You might recognize Bannen from one of the 70 or so movies (including “Braveheart,” “Gandhi” and “Hope and Glory”) he’s appeared in; he even earned an Oscar nomination for his supporting role in the 1965 “Flight of the Phoenix.” Kelly, meanwhile, boasts an extensive stage resume that includes his one-man presentation of Samuel Beckett’s “Krapp’s Last Tape.” Kelly’s toured the world with that one, but everywhere he goes people recognize him as O’Reilly, the aggressively inept carpenter he played on John Cleese’s classic comedy series “Fawlty Towers.”
“I recently got my 31st residual check for that one,” he says. “I’m very big in Malawi.”
Remarkably, Bannen and Kelly had not crossed professional paths before “Waking Ned Devine.” But they both agree that their vast experience is what makes the film’s theme, as well as the central friendship between Jackie and Michael, so affecting.

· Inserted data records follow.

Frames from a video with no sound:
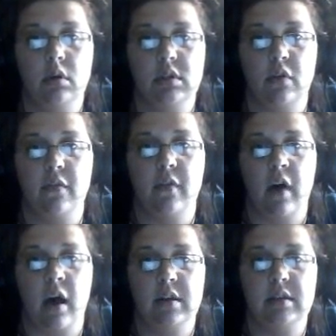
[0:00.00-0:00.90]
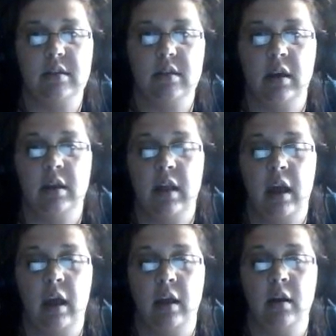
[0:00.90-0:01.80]
So fonts, and
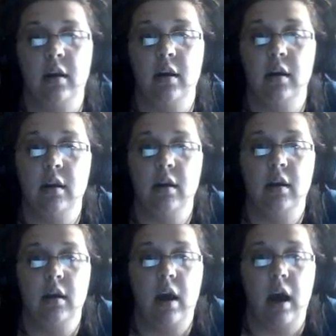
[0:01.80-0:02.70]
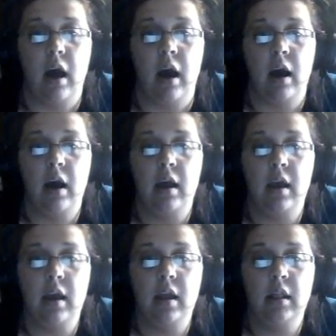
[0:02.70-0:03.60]
then
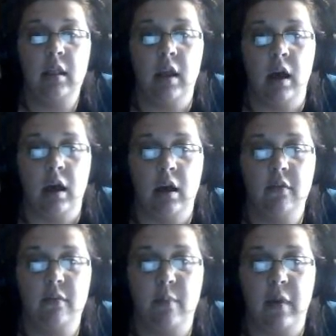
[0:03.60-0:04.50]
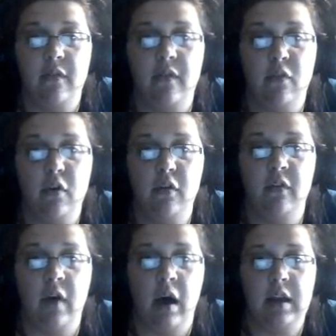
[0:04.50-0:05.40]
I love, my favorite
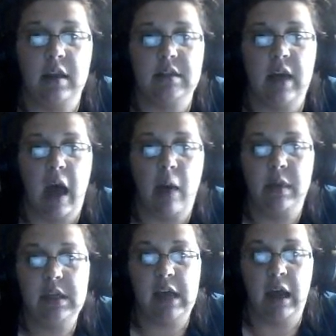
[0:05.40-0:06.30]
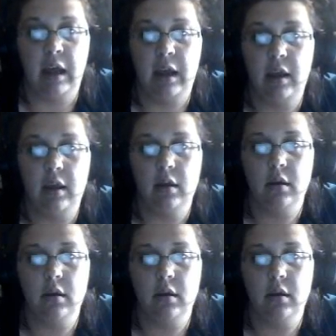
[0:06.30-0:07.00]
font is Happy Day.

“Casting two younger guys would’ve ruined the film,” Kelly says. “It then would’ve been about avarice and smart-aleck crooks. Whereas these two guys, who grew old together but never grew up, are rather endearing. It’s essential that they’re two old guys — and two old swingers. We didn’t play them old; Kirk told us, `Just be your own wicked selves.’ “
“These guys are having a wonderful time with this, which is something they never would have had when they were growing up,” Bannen reckons. “They came from farmers and fishermen, people who worked around the clock and had very little time for fun. Dashing about like madmen, trying to pull this thing off, is the most exciting thing that’s ever happened to them.”
A little too exciting, as far as Kelly was concerned. Despite his vast experience, he had never learned to either swim or drive. “Ned Devine’s” skinny dipping scenes got no further than wading, so they weren’t a problem. But the nude motorcycle ride was a different matter.

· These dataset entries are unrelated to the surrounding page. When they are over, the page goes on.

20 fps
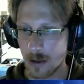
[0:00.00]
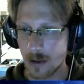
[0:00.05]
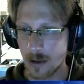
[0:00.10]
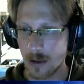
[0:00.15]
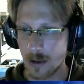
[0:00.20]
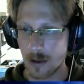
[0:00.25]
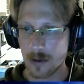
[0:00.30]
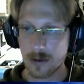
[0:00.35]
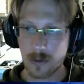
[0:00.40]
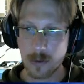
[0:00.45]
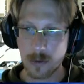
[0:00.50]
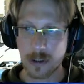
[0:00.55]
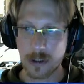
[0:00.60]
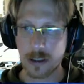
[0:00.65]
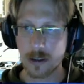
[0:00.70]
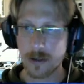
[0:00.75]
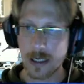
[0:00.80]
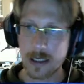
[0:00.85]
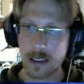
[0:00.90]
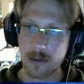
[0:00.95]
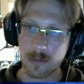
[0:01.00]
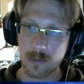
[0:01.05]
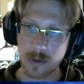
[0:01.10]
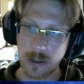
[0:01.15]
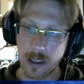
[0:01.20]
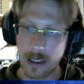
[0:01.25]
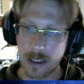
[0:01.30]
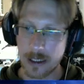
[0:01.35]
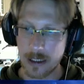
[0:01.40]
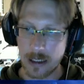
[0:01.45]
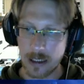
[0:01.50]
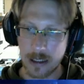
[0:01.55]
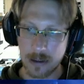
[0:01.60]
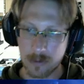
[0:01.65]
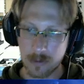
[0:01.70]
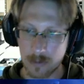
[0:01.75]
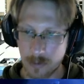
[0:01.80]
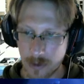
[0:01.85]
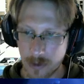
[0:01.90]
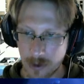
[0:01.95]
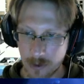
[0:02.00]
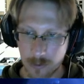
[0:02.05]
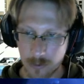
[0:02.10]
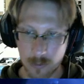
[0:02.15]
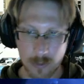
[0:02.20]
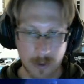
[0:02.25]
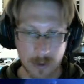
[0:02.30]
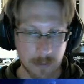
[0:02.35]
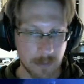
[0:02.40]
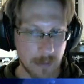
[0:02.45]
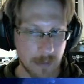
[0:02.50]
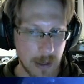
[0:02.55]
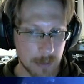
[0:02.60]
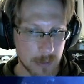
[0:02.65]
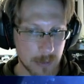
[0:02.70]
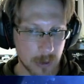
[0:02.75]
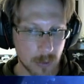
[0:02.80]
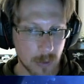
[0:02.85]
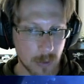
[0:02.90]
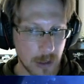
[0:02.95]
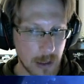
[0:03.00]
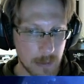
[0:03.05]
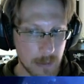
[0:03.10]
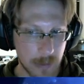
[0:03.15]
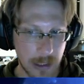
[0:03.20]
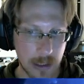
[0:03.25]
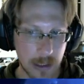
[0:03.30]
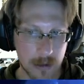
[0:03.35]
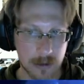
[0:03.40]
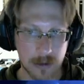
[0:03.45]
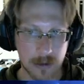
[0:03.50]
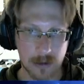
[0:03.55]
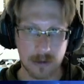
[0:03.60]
So we're going to go ahead and play. I don't really remember what I picked.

“I just knew I was going to die,” Kelly recalls. “I kept thinking, `In a few minutes I’ll be talking to Steve McQueen, and I’ll say “You try doing `Bullitt’ naked.” ‘
“The nude thing, of course, is the immediate worry when you read the script. Then the day came, and I did have a little, flesh-colored piece of elastic to wear. But after I’d already done the thing — terrified, sliding off the bike and everything else — the cameraman said he could see the elastic, and did I mind taking it off and doing it again.
“I didn’t give a damn about the nudity at that stage. I was just cold and terrified — and wearing only a crash helmet that was heavier than I am!”
Bannen, who enjoyed the dignity of wearing underwear for his motorbike ride, had other uncomfortable moments. The worst was a scene in which Jackie carries a chicken dinner to the home of the mysterious Ned Devine in the midst of a nighttime gale.
“It was a bit hairy,” Bannen understates. “I was on the edge of a cliff and they turned on this wind machine to go with the rain. They hadn’t tested it properly — I believe it was an airplane engine, actually — and suddenly I was blown backward and nearly over the cliff!”
As Bannen and Kelly surely know by now, stardom does not come easy. But if making a movie that tickles and touches people in equal measure gets the job done, then their time may have arrived.
“The difference between this film and those `Grumpy Old Men’ movies is that those fellows dislike each other and we, actually, love each other,” Kelly notes. “There are some very moving scenes in the film where that shows through. And people do go for it, the tears are there — but immediately after a belly laugh, and followed by a belly laugh.”